▶ **Records to process**
══════

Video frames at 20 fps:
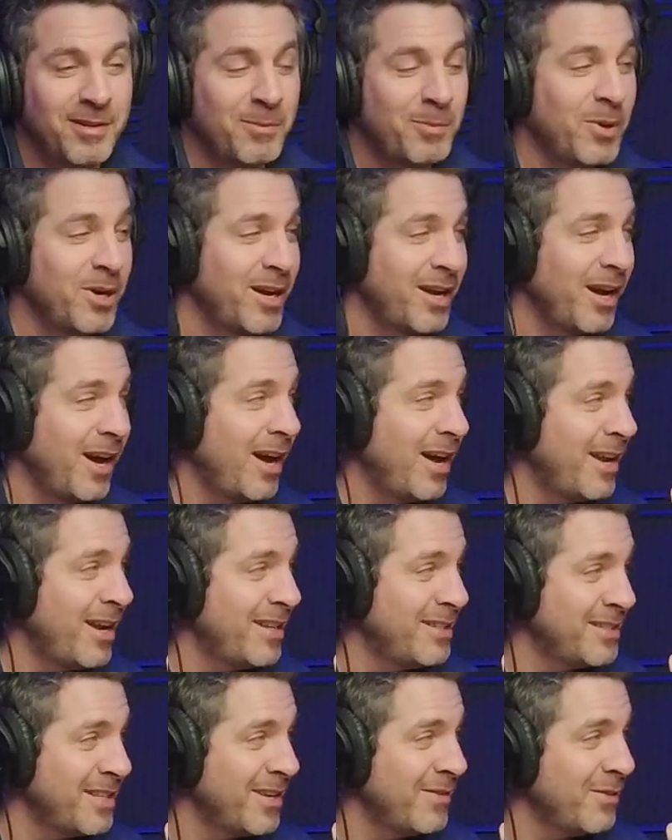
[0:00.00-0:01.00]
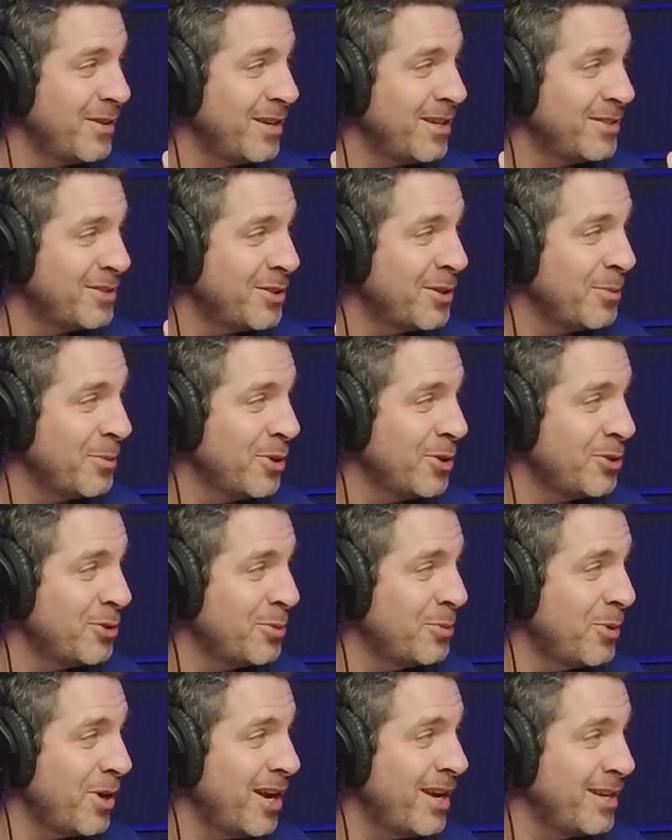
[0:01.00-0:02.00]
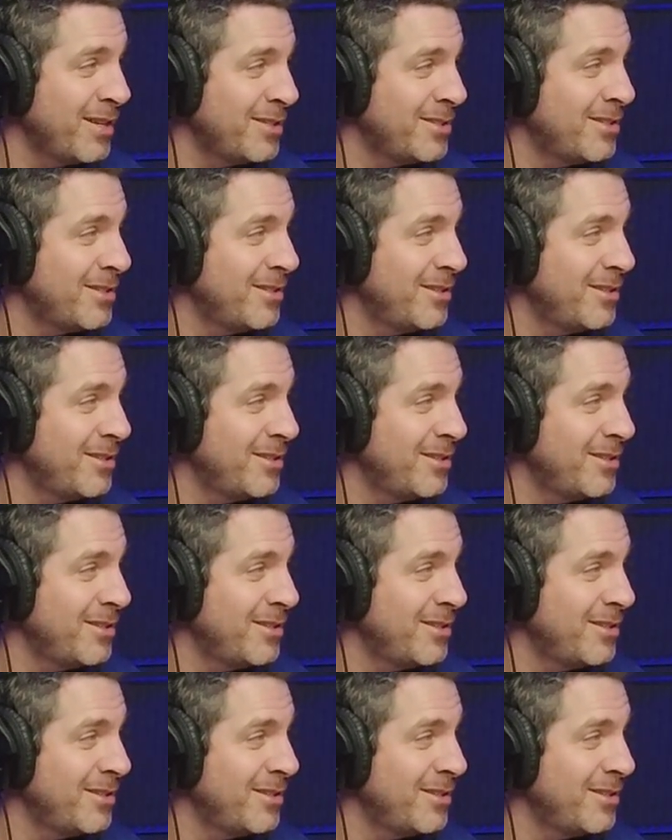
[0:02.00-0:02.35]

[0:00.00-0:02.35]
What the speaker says: But God has given us commercial breaks.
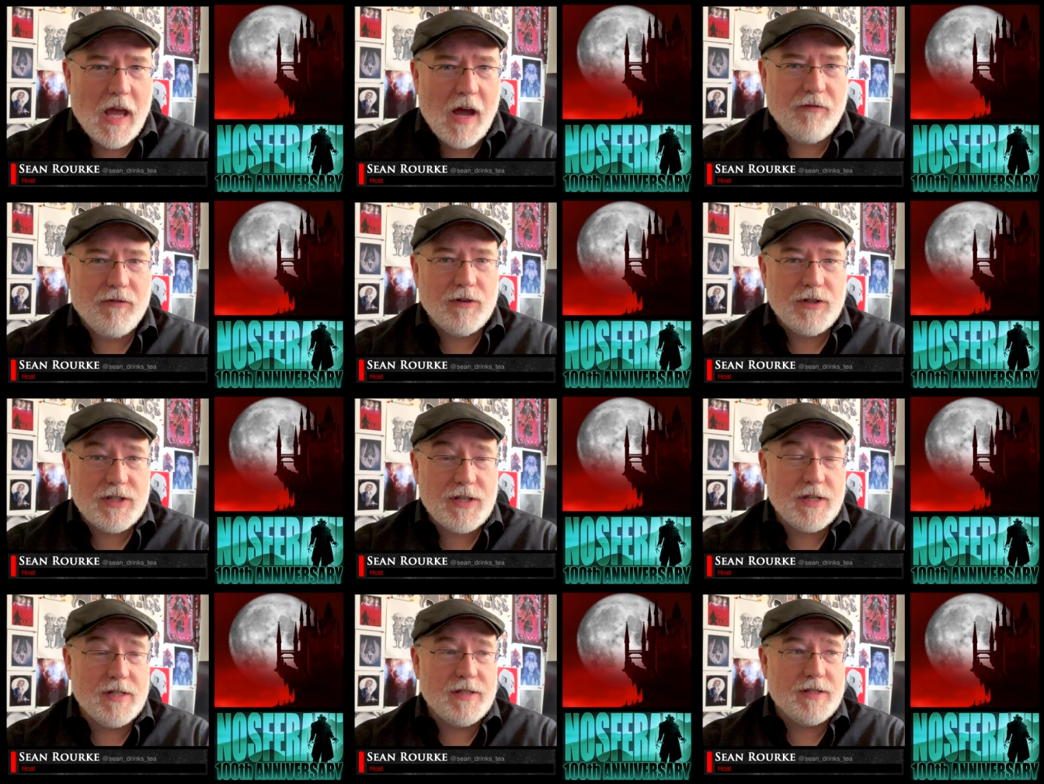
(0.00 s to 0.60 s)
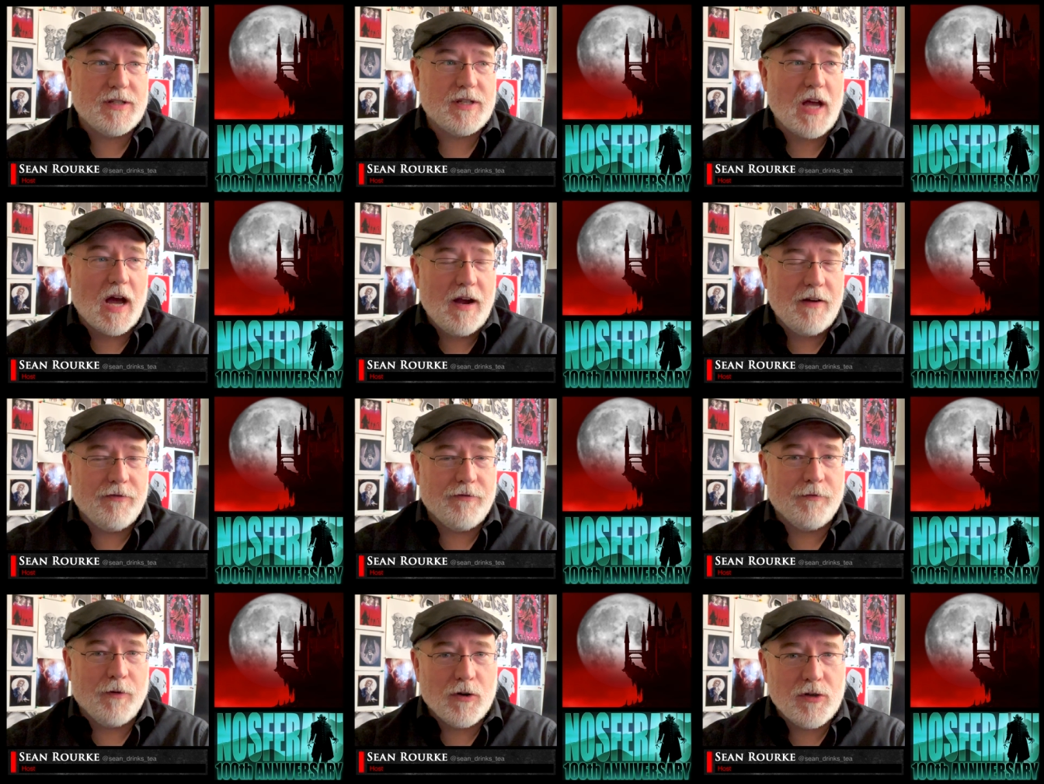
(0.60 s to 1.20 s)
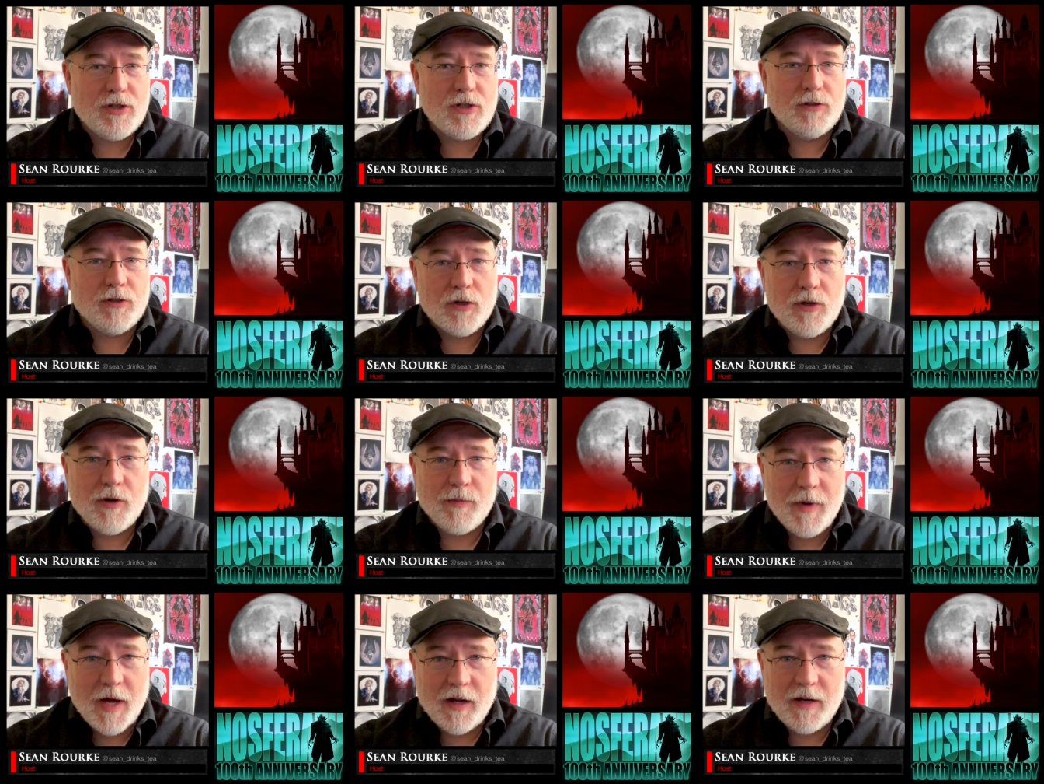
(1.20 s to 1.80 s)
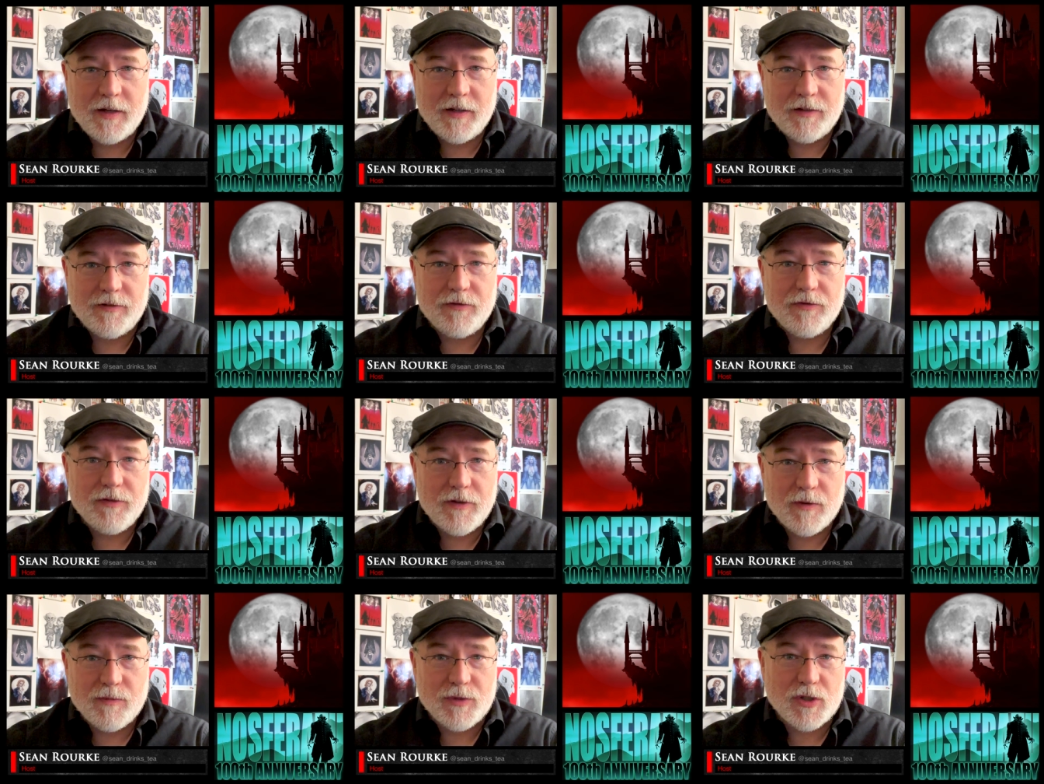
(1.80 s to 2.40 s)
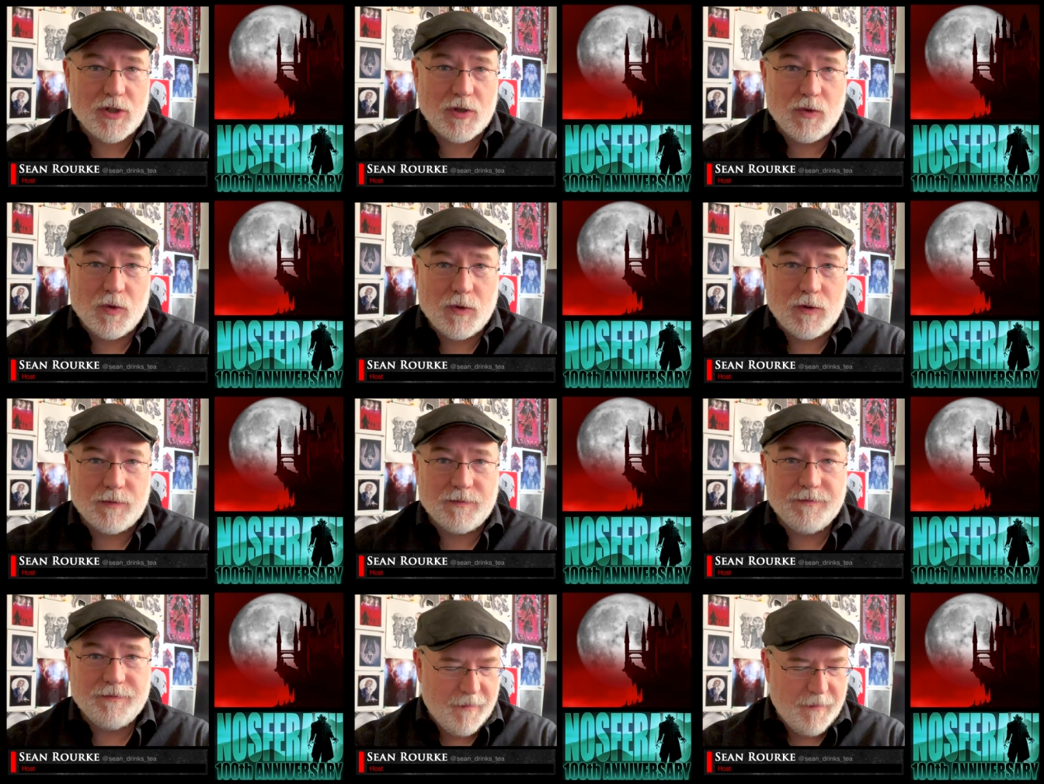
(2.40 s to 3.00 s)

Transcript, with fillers: ever since I first learned about it in film school.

══════

▶ **Instructions for the task**
From the line containing "(1.20 s to 1.80 s)" through the last line of the entries, both included, print each line exactly and omit any picture.

▶ **Response box**
(1.20 s to 1.80 s)
(1.80 s to 2.40 s)
(2.40 s to 3.00 s)

Transcript, with fillers: ever since I first learned about it in film school.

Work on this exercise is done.